▶ AIM OF THE EXERCISE
Scan the listing below. Report each line that includes "frames".

▶ SUPPLIED ENTRIES

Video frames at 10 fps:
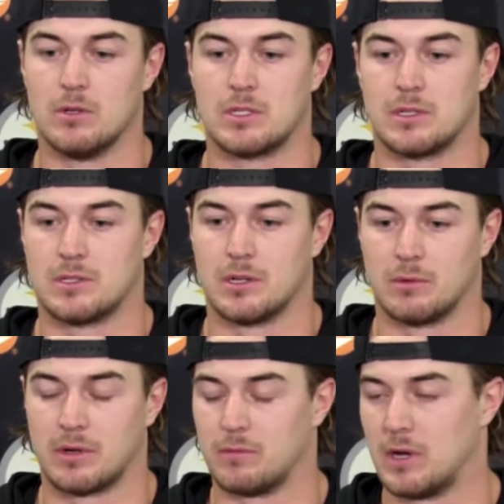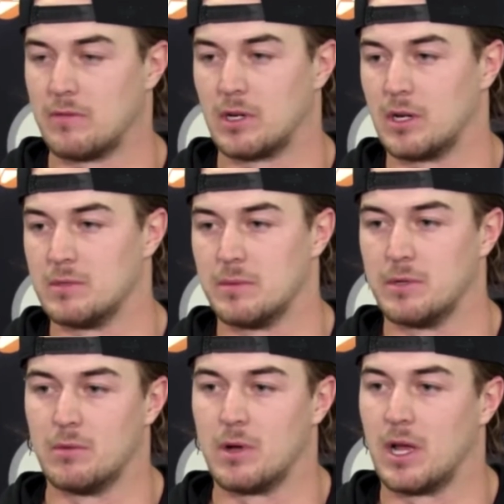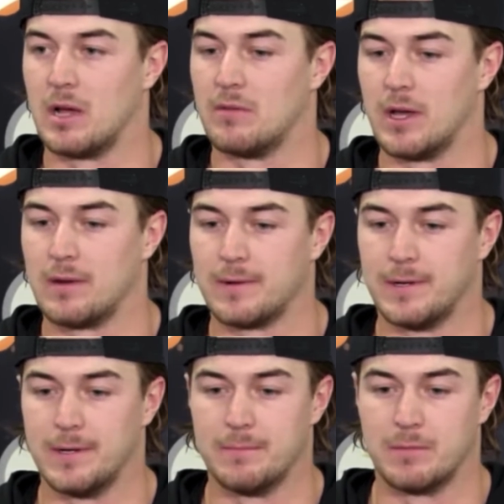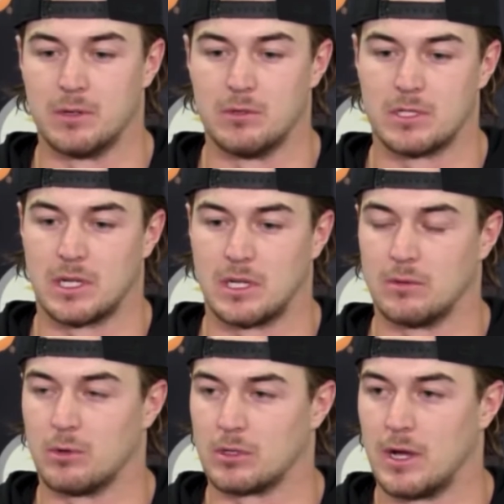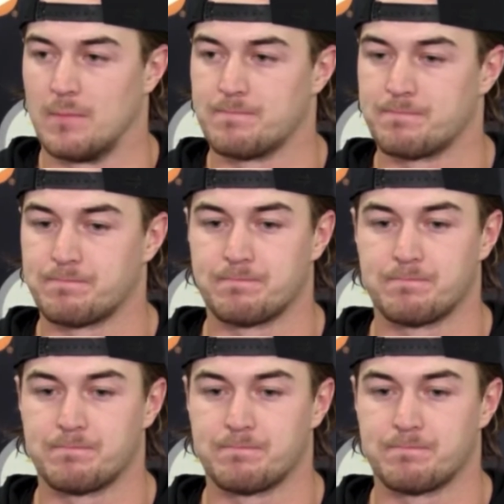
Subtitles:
It's always concerning whenever it comes up. You don't want to have that. You know, we just got to get it worked out.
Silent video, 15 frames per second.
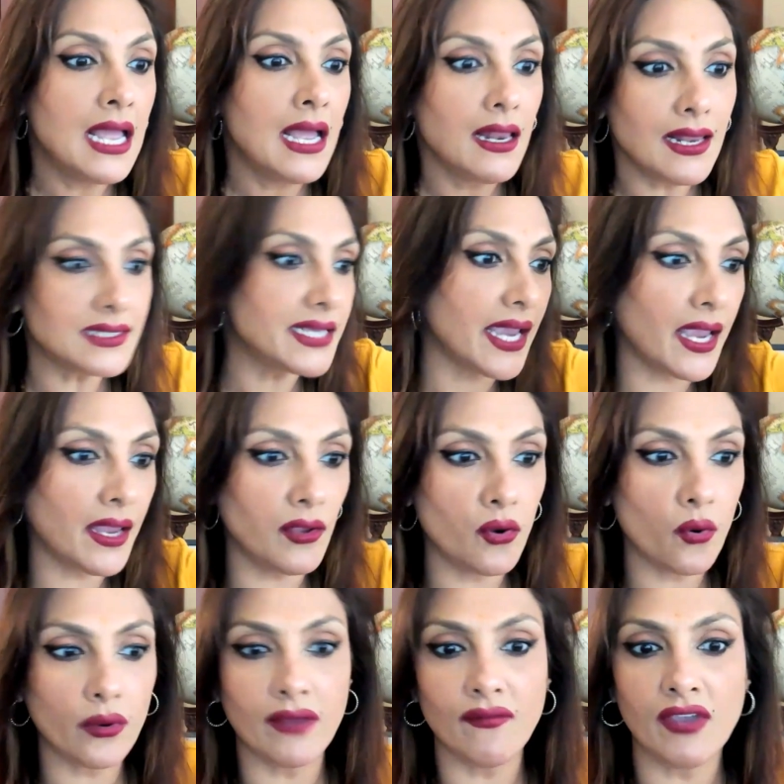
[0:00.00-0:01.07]
Let's say,
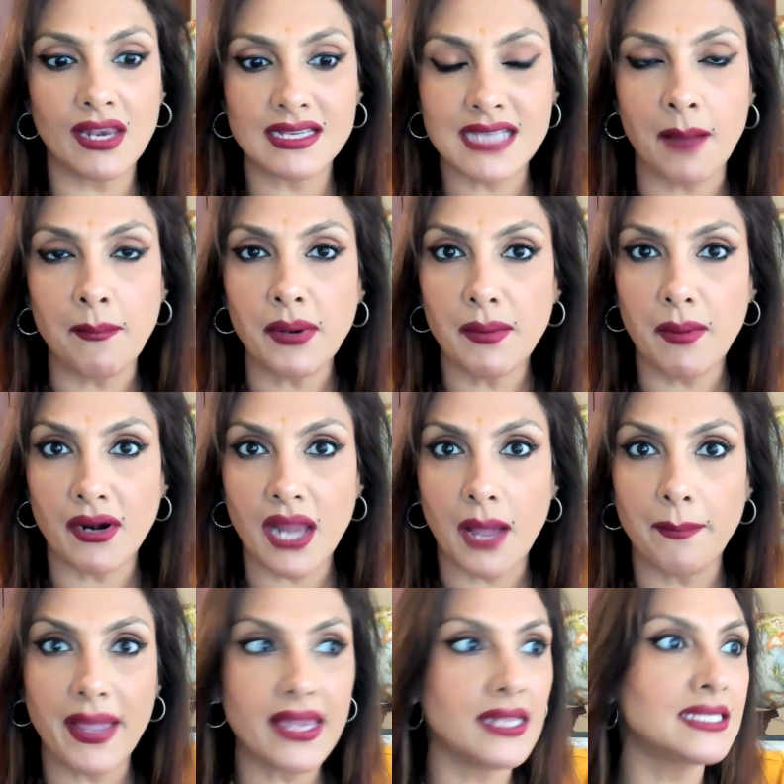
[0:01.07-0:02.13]
giving an example about our
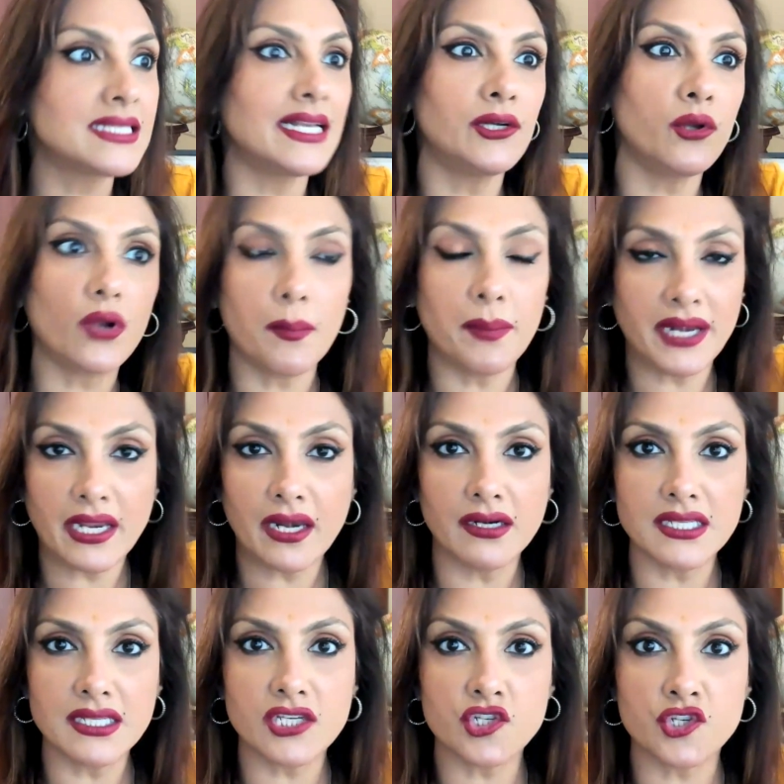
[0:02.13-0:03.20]
parents, they took a particular
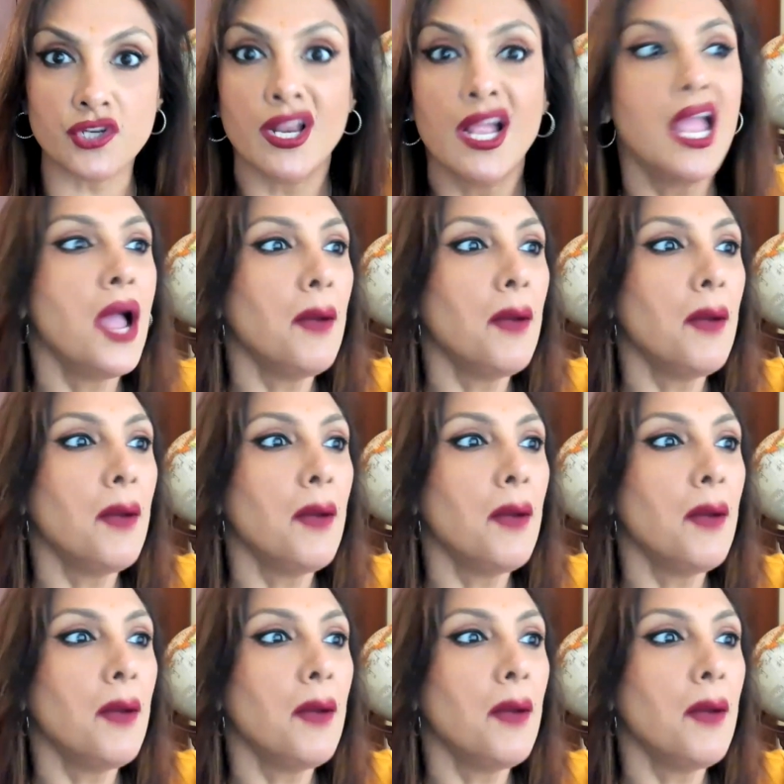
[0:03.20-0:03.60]
decision,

▶ ANSWER SECTION
Video frames at 10 fps:
Silent video, 15 frames per second.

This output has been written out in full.